Your objective -
Look through the listing below for the string "second". Say how many lines hold it, and nothing else.

▬▬▬

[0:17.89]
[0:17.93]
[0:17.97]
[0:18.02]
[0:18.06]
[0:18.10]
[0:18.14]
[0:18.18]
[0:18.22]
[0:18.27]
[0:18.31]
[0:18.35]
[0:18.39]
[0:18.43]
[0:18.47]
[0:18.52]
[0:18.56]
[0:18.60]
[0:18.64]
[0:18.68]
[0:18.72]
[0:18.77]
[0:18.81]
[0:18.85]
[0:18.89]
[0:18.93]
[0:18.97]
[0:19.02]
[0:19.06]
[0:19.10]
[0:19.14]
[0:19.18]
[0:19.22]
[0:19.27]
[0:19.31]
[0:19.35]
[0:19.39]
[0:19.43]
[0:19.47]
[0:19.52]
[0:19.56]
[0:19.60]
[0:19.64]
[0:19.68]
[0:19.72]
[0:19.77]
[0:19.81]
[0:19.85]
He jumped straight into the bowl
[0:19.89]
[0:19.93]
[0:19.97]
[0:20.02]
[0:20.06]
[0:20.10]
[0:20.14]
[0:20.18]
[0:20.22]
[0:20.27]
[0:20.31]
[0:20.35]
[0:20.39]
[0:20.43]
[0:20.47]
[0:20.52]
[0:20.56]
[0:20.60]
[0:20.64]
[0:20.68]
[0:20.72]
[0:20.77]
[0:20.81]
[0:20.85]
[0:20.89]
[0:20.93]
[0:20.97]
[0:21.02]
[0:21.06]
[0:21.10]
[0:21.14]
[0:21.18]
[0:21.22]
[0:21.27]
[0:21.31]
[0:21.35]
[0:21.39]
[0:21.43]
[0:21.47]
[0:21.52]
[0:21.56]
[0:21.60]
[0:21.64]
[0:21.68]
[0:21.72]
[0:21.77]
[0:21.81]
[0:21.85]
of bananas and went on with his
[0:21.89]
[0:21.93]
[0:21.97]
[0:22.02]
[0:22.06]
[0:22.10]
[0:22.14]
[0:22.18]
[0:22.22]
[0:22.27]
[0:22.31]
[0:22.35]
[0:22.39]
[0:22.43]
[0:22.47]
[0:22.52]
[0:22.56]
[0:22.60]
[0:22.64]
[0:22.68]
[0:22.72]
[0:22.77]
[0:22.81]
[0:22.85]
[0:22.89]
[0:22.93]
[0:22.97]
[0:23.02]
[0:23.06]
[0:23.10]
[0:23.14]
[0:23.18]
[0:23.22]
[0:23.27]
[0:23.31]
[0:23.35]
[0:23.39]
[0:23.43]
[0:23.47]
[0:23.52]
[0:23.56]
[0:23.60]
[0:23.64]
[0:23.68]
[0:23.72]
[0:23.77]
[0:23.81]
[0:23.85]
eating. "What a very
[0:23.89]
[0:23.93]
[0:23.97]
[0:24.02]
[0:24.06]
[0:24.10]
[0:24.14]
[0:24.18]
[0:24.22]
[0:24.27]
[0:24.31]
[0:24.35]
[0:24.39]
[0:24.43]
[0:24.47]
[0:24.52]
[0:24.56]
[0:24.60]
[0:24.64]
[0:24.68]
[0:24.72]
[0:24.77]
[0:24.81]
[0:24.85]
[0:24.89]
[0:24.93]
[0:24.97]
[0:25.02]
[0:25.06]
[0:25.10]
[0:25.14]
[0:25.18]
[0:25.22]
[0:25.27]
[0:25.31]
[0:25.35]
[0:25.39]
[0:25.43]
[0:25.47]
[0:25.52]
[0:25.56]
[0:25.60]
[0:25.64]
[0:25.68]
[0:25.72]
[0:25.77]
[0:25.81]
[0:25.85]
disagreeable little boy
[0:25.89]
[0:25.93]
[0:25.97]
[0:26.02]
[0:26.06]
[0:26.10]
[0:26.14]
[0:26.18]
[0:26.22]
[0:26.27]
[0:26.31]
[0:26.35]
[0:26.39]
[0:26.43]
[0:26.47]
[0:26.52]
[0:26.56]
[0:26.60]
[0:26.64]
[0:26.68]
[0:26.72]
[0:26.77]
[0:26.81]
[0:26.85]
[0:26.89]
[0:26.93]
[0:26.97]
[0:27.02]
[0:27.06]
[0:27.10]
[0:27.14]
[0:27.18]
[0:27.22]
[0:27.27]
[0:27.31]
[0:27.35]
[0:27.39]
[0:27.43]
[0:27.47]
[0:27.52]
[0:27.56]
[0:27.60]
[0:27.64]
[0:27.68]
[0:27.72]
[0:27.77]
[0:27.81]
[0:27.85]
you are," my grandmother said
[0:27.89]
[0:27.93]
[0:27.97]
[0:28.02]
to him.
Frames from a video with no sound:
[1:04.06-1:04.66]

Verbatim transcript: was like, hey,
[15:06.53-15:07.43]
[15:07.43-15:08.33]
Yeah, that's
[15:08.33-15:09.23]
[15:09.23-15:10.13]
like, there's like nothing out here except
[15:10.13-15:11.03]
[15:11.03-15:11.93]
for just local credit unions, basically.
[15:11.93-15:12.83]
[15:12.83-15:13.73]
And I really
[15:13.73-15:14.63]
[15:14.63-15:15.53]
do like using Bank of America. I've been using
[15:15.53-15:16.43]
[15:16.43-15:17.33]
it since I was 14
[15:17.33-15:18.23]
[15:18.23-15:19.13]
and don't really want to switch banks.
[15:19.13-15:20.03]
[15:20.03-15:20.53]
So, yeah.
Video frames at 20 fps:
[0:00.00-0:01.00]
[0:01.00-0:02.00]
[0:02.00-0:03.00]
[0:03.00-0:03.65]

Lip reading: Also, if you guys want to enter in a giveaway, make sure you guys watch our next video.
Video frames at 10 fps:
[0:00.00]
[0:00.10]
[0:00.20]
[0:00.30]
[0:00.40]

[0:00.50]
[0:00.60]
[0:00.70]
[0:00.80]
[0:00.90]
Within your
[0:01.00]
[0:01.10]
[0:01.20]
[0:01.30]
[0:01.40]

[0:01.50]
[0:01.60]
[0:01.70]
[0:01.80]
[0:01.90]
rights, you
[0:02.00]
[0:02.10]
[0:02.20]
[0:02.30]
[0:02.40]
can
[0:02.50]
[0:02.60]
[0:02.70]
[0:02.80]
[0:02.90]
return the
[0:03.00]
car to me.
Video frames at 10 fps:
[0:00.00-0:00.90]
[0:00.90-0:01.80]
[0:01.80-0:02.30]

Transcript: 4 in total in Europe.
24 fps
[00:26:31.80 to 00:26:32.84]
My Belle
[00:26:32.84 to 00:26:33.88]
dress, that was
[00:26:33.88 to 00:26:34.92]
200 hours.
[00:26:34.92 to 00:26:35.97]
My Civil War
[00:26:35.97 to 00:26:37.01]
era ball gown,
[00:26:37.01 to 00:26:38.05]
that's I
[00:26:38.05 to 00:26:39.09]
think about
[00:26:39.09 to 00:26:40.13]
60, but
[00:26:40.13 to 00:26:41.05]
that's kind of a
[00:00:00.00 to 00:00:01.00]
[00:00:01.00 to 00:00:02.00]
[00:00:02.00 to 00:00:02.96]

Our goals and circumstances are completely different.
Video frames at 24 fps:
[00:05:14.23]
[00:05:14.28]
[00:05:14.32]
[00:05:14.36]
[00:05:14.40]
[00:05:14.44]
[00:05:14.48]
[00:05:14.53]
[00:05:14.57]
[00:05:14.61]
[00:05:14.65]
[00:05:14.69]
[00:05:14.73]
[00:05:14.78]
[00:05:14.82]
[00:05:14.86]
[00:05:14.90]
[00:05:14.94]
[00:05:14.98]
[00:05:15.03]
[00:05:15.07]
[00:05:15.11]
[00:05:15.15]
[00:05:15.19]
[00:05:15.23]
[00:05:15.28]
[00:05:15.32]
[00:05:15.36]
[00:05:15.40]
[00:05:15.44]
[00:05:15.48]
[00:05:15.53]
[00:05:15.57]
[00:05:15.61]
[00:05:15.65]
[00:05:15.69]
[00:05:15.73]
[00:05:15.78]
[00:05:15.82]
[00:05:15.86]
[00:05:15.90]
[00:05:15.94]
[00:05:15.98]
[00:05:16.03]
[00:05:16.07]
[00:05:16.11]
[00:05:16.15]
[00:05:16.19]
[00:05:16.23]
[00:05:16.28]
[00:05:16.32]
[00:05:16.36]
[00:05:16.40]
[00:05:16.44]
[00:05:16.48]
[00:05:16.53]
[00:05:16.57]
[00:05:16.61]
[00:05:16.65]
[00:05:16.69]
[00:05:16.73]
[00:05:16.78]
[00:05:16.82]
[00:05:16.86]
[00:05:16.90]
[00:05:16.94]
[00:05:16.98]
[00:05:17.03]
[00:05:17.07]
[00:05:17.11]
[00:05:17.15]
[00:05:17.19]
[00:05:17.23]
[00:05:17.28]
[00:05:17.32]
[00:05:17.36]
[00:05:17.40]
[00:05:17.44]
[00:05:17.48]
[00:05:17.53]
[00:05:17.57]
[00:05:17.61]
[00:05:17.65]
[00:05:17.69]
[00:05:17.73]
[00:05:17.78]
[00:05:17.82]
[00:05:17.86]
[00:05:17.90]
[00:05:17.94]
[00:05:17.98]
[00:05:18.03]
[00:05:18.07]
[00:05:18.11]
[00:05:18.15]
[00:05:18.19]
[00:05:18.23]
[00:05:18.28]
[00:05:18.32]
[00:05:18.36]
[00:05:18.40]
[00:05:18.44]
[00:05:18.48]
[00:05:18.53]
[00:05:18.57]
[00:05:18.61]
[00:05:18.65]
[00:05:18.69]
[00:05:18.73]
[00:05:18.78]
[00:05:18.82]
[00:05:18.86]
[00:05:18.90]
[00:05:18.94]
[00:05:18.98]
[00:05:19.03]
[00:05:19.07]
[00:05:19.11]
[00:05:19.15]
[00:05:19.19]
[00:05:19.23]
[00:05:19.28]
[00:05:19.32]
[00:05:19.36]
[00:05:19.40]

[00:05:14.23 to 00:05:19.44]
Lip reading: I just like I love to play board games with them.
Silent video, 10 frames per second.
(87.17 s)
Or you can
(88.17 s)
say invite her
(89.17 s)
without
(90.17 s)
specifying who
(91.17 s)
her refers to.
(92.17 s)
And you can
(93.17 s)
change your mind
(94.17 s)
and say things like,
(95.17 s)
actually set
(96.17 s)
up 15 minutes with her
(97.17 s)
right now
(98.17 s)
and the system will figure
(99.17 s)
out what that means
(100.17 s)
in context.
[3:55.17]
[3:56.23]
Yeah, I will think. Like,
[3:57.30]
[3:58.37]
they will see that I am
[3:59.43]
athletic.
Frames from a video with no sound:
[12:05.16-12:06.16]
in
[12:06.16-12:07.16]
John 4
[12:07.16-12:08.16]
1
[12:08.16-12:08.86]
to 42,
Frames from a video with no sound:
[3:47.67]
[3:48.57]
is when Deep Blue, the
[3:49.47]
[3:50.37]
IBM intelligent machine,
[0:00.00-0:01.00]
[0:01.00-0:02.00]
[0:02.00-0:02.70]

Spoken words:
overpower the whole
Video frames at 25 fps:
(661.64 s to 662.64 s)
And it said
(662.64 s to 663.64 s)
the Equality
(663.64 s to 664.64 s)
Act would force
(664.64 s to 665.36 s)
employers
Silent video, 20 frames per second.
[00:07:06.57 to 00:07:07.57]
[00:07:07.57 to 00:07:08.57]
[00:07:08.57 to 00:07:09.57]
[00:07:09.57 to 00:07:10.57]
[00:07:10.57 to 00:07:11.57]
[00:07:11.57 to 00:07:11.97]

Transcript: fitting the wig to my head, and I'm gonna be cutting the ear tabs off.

▬▬▬

Response to the exercise -
2